(Stored data entries)
* * * * * * *
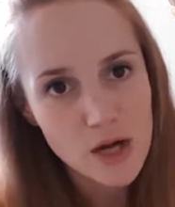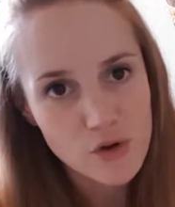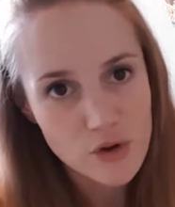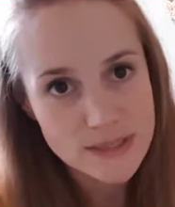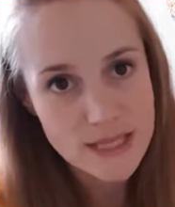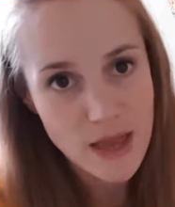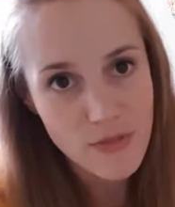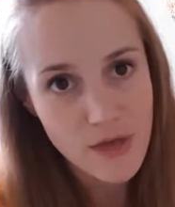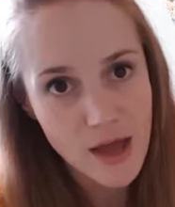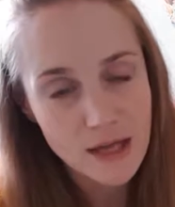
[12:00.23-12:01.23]
across the
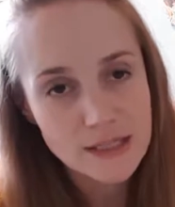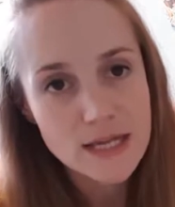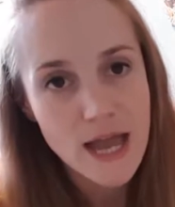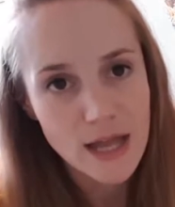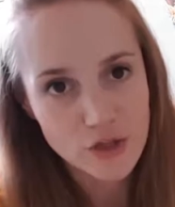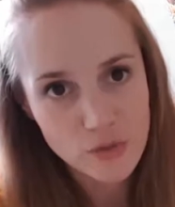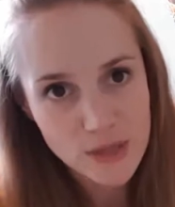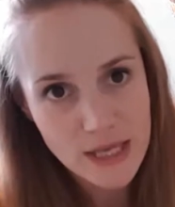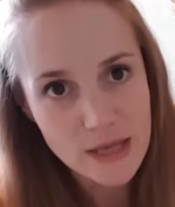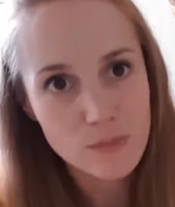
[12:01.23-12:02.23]
other, and you
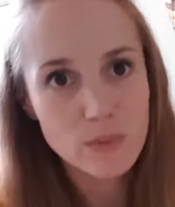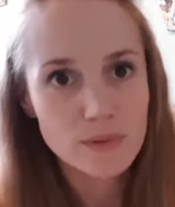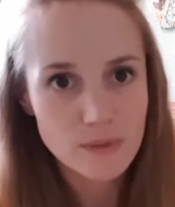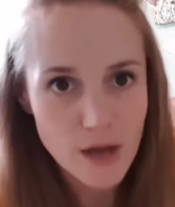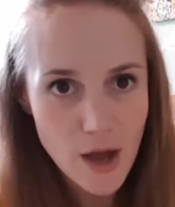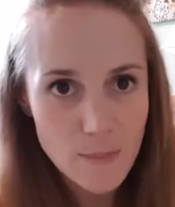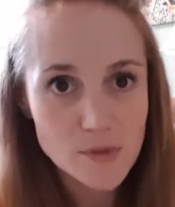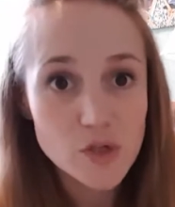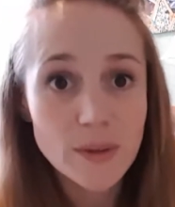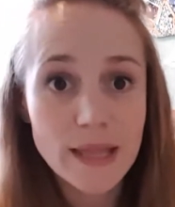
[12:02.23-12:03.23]
keep
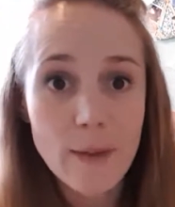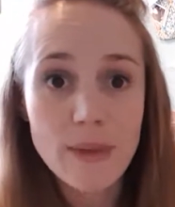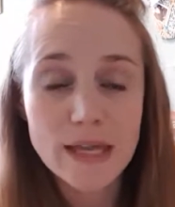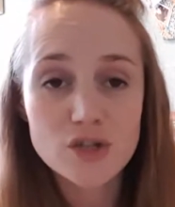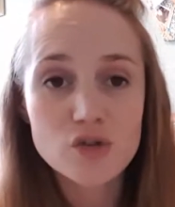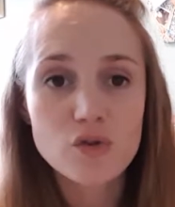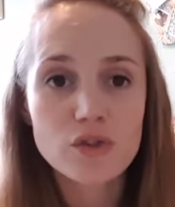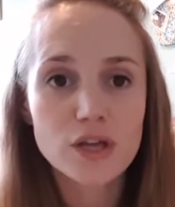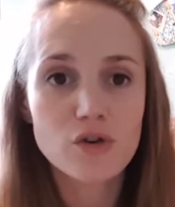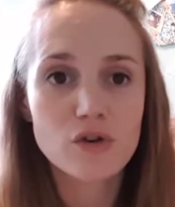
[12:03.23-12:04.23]
doing that, making sure
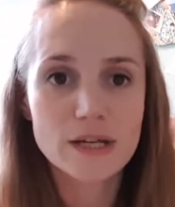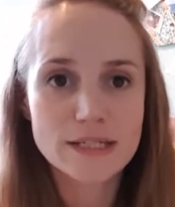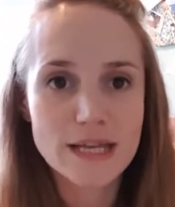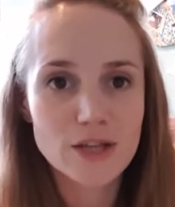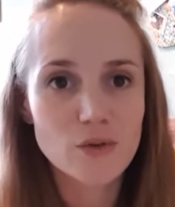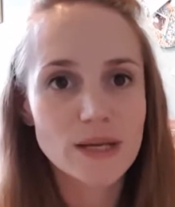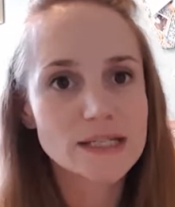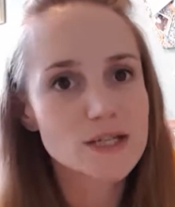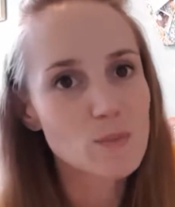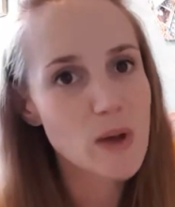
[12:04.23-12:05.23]
that you're continuing
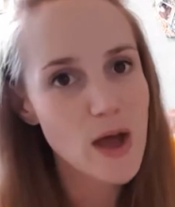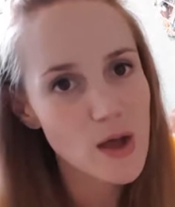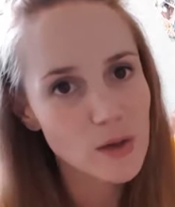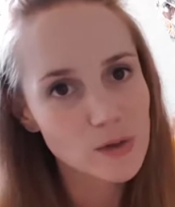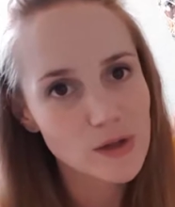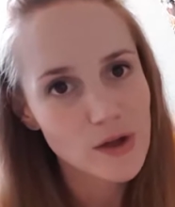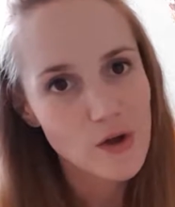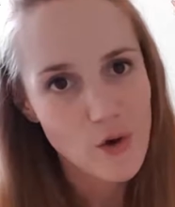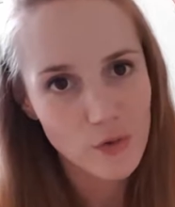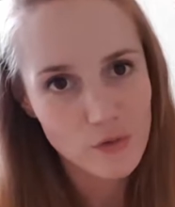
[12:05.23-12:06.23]
to purl
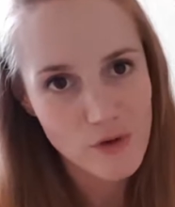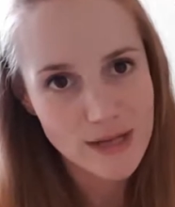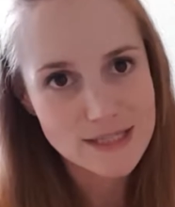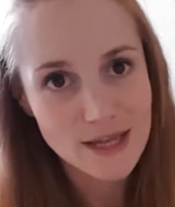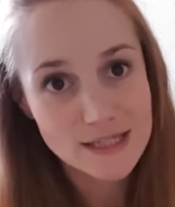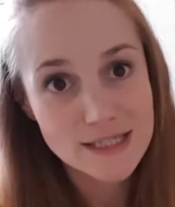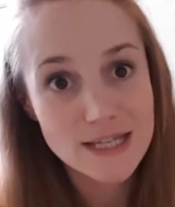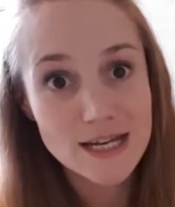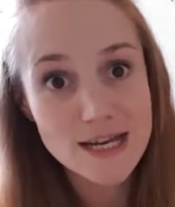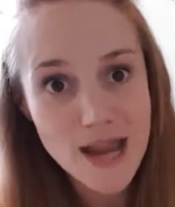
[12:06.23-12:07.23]
on the right side and
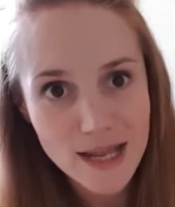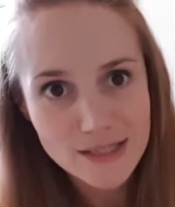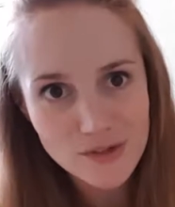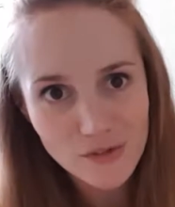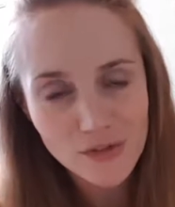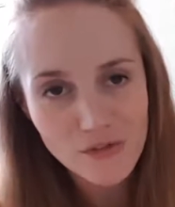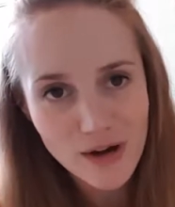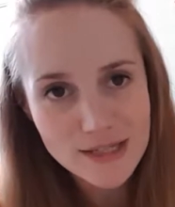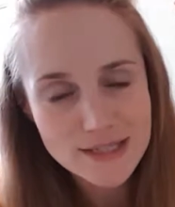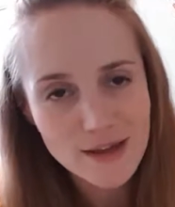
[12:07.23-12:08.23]
to knit on the
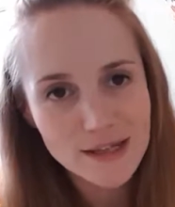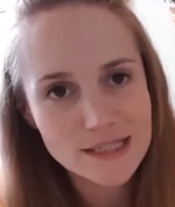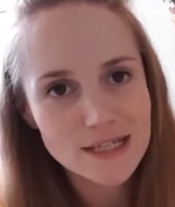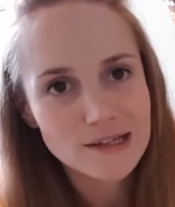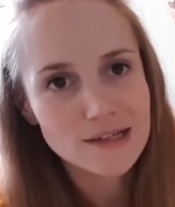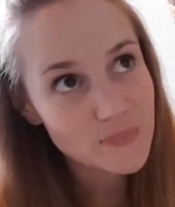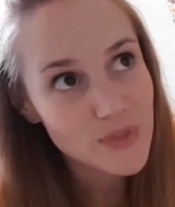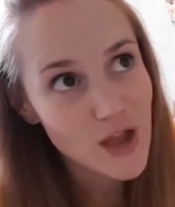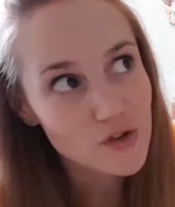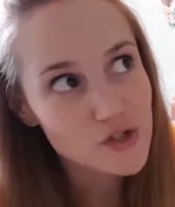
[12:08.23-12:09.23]
right side.
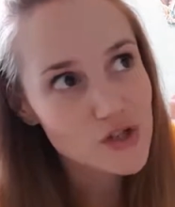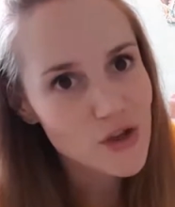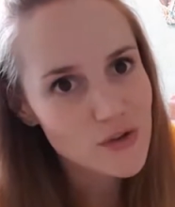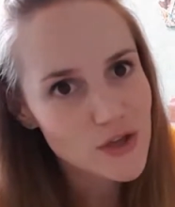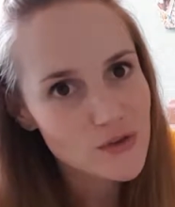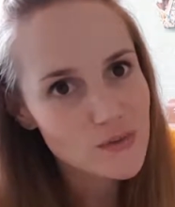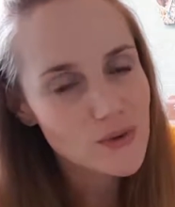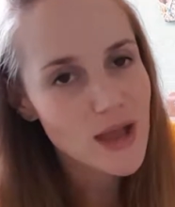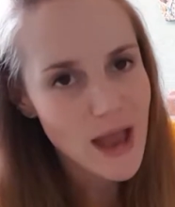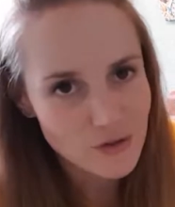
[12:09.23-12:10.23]
I'll show you
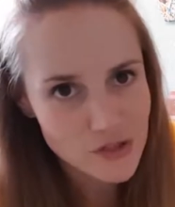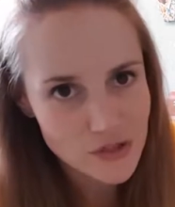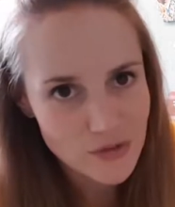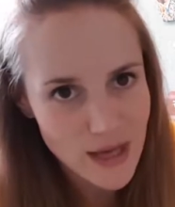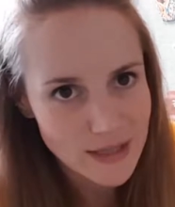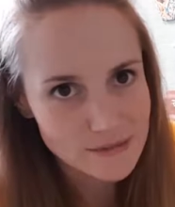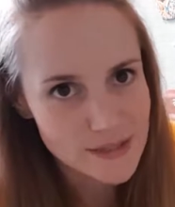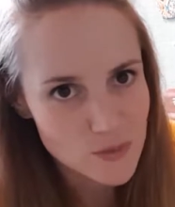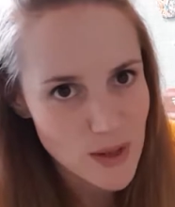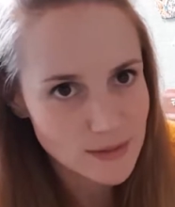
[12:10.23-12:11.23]
how to do that
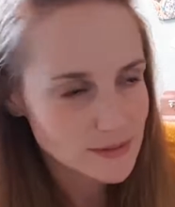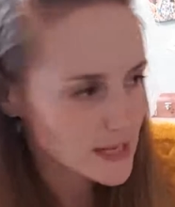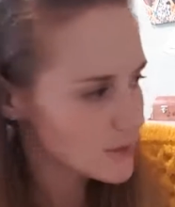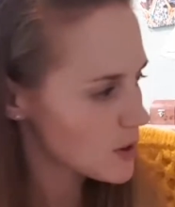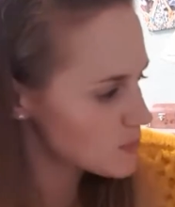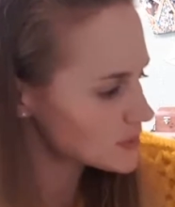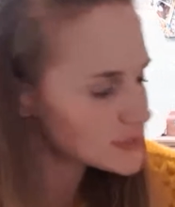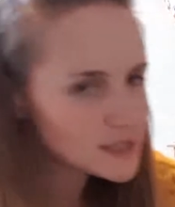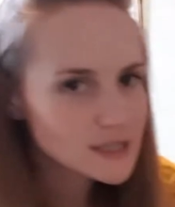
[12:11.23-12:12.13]
as well in a moment,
* * * * * * *
**Task brief:**
The lines from the one holding "[12:04.23-12:05.23]" through the end of the entries are to be transcribed exactly, both ends included, with the pictures left out.

**Result of the exercise:**
[12:04.23-12:05.23]
that you're continuing
[12:05.23-12:06.23]
to purl
[12:06.23-12:07.23]
on the right side and
[12:07.23-12:08.23]
to knit on the
[12:08.23-12:09.23]
right side.
[12:09.23-12:10.23]
I'll show you
[12:10.23-12:11.23]
how to do that
[12:11.23-12:12.13]
as well in a moment,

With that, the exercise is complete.